When a party’s presidential ticket comes together, one of the first considerations is whether that ticket has a better chance of winning in November. But what about the candidates a little further down on the ballot?
…Republicans in and outside of Washington also privately expressed concern that [Paul Ryan] gives Democrats an all-too-easy way to make the 2012 election about a set of conservative ideas that have faced decidedly mixed results at the ballot box. Ryan’s wonky appeal may have won over the Beltway, but selling a Medicare overhaul to voters in, say, Florida, is an altogether different task.

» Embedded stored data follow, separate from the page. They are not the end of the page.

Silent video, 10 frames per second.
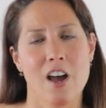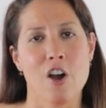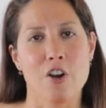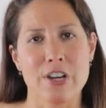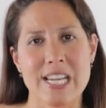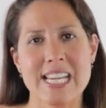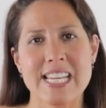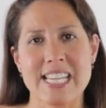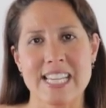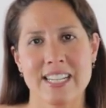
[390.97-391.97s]
are
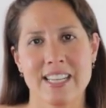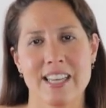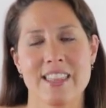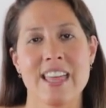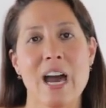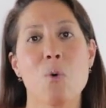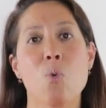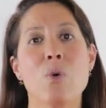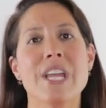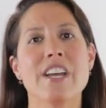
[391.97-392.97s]
eating
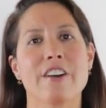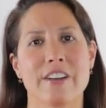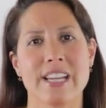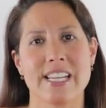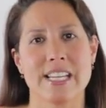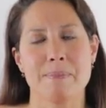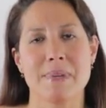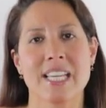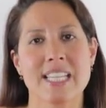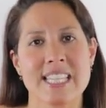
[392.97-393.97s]
that we are eating,
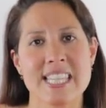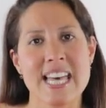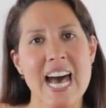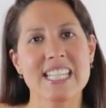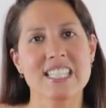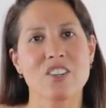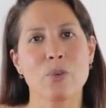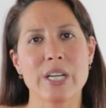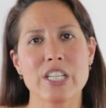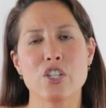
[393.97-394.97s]
because that's
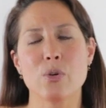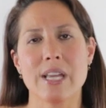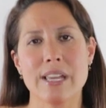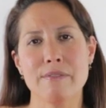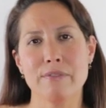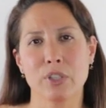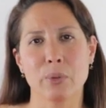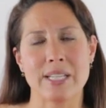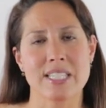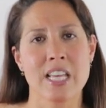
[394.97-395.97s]
going to
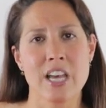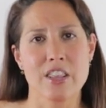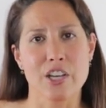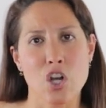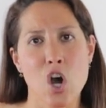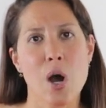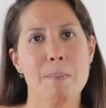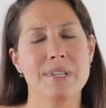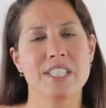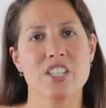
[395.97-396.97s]
influence the
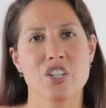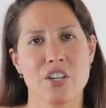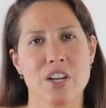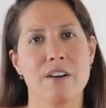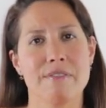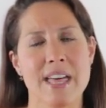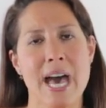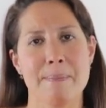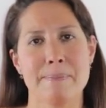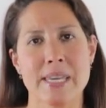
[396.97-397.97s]
composition of
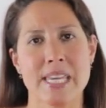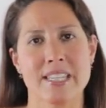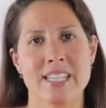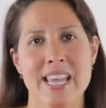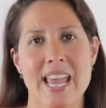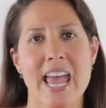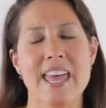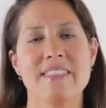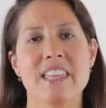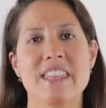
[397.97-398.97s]
that meat,
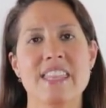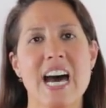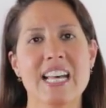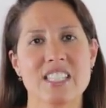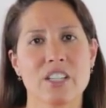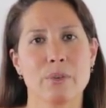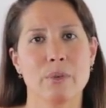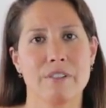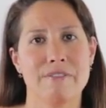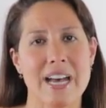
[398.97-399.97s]
and then that's going to
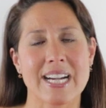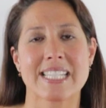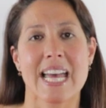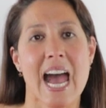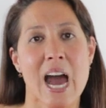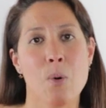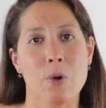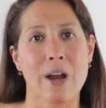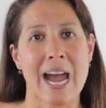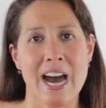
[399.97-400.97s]
affect
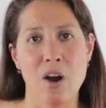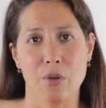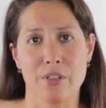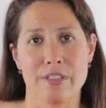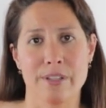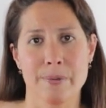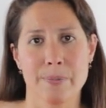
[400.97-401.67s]
our health.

“We might as well have just picked a random Heritage Foundation analyst,” said one GOP strategist involved in the 2012 campaign. “The good news is that this ticket now has a vision. The bad news is that vision is basically just a chart of numbers used to justify policies that are extremely unpopular.”
National Journal also reported that some Republican congressional campaigns have already conceded they expect to be playing defense in the fall as the political debate begins to focus tightly on still relatively obscure details of Ryan’s plans to slash public spending.”
A moderate Republican congressional candidate in Massachusetts responded to the Ryan news by distancing himself from the Ryan plan. Soon after, a GOP candidate in New York did the same thing, issuing a statement saying, “It has always been my position that I do not support the Ryan budget and its proposals regarding Medicare.” In Connecticut, Senate hopeful Linda McMahon said something similar.